> [EXERCISE INSTRUCTIONS]:
Restate the entries below in full, exactly as they read, but without pictures.

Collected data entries
======
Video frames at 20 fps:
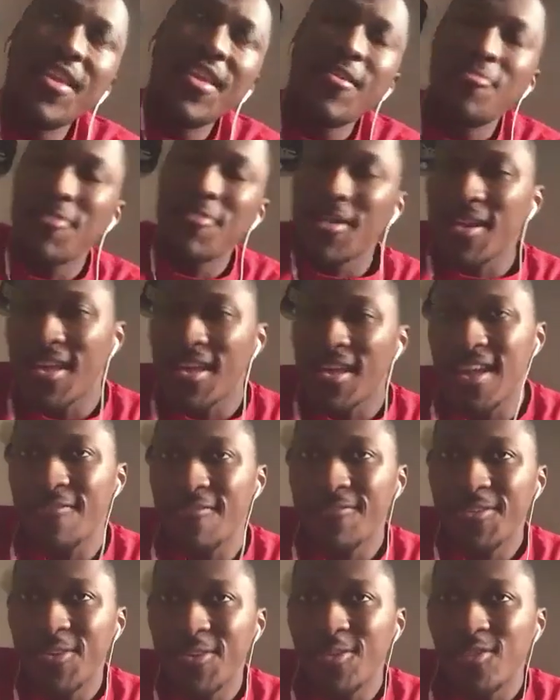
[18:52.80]
want to
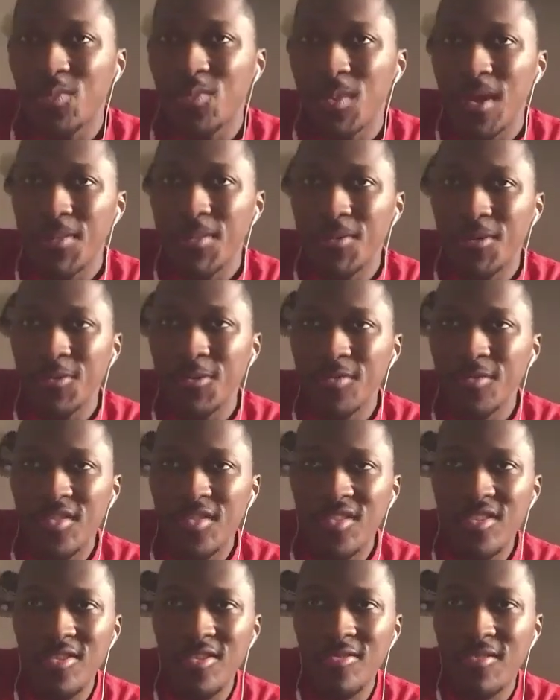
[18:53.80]
influence people to
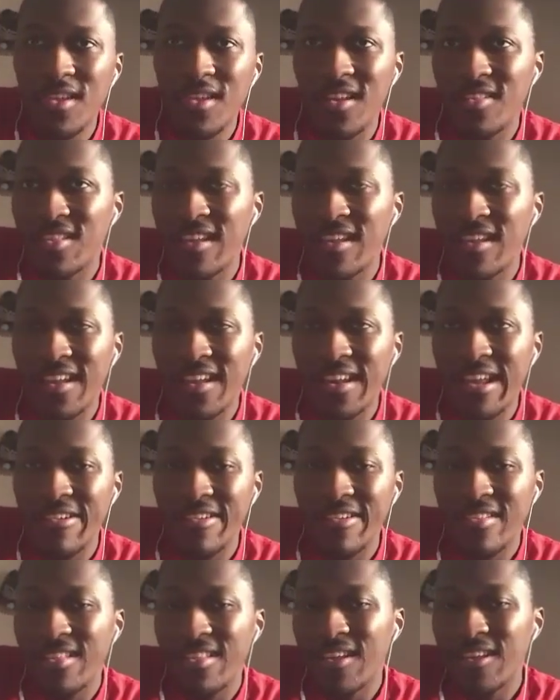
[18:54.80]
do their thing and
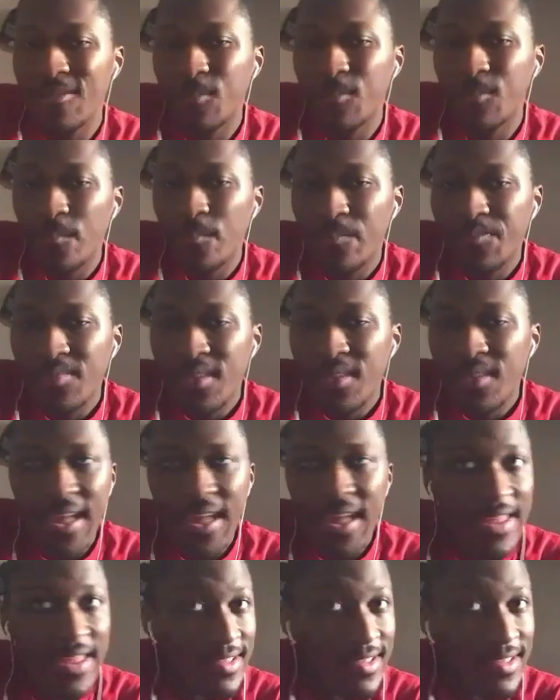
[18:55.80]
everything,
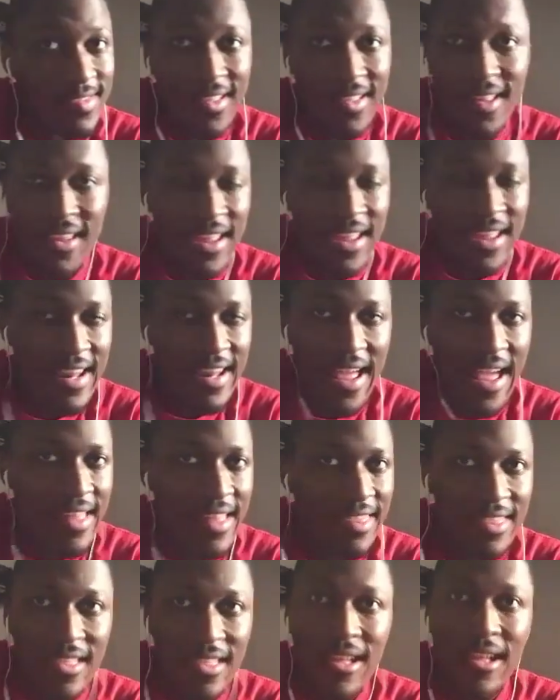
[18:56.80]
and it's not. And I
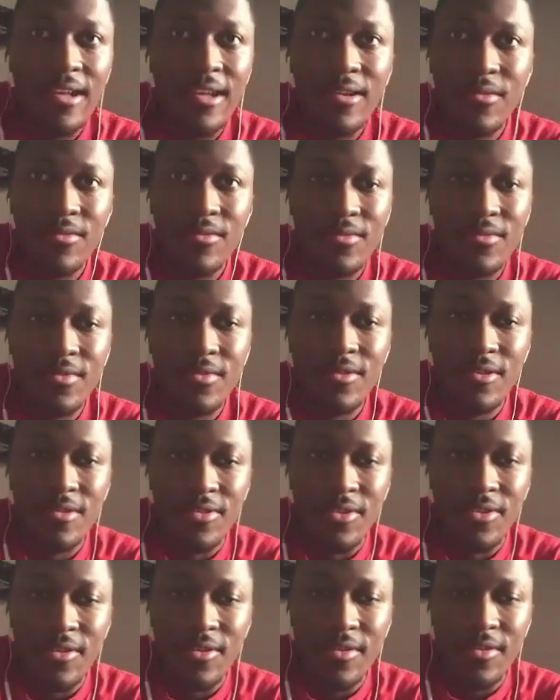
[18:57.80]
love
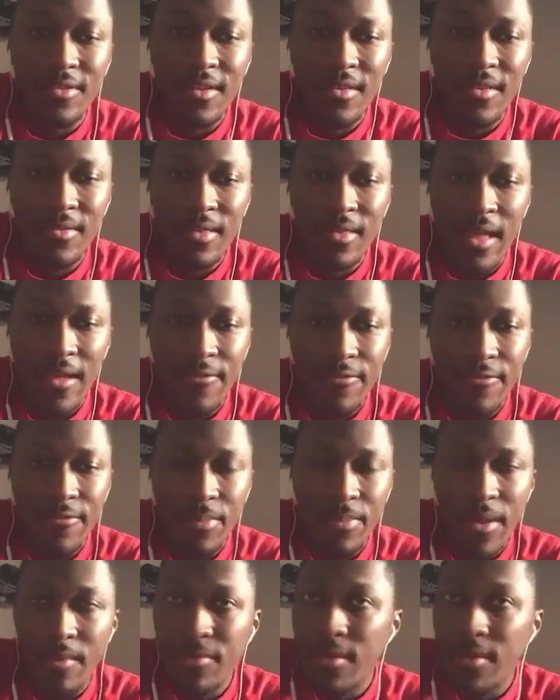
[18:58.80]
doing like for
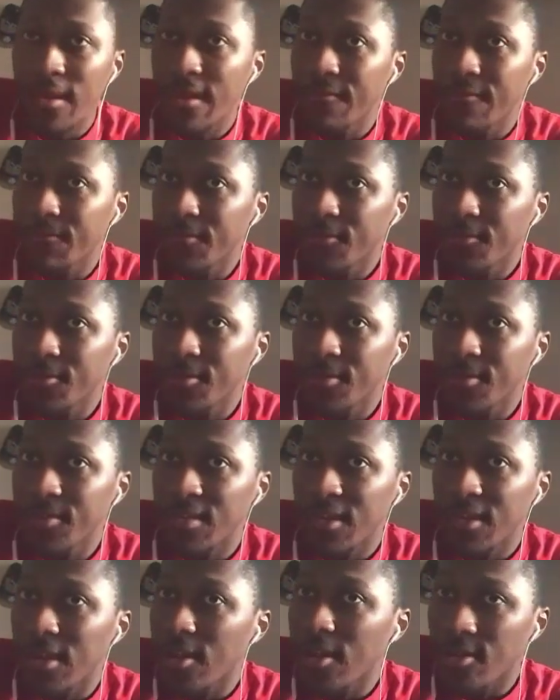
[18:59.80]
people to influence
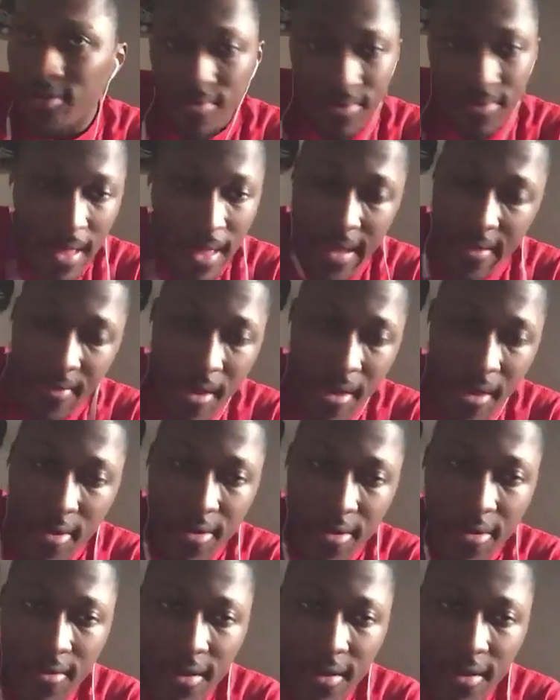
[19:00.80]
and go like if they want to do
======
> [EXERCISE SOLUTION]:
Video frames at 20 fps:
[18:52.80]
want to
[18:53.80]
influence people to
[18:54.80]
do their thing and
[18:55.80]
everything,
[18:56.80]
and it's not. And I
[18:57.80]
love
[18:58.80]
doing like for
[18:59.80]
people to influence
[19:00.80]
and go like if they want to do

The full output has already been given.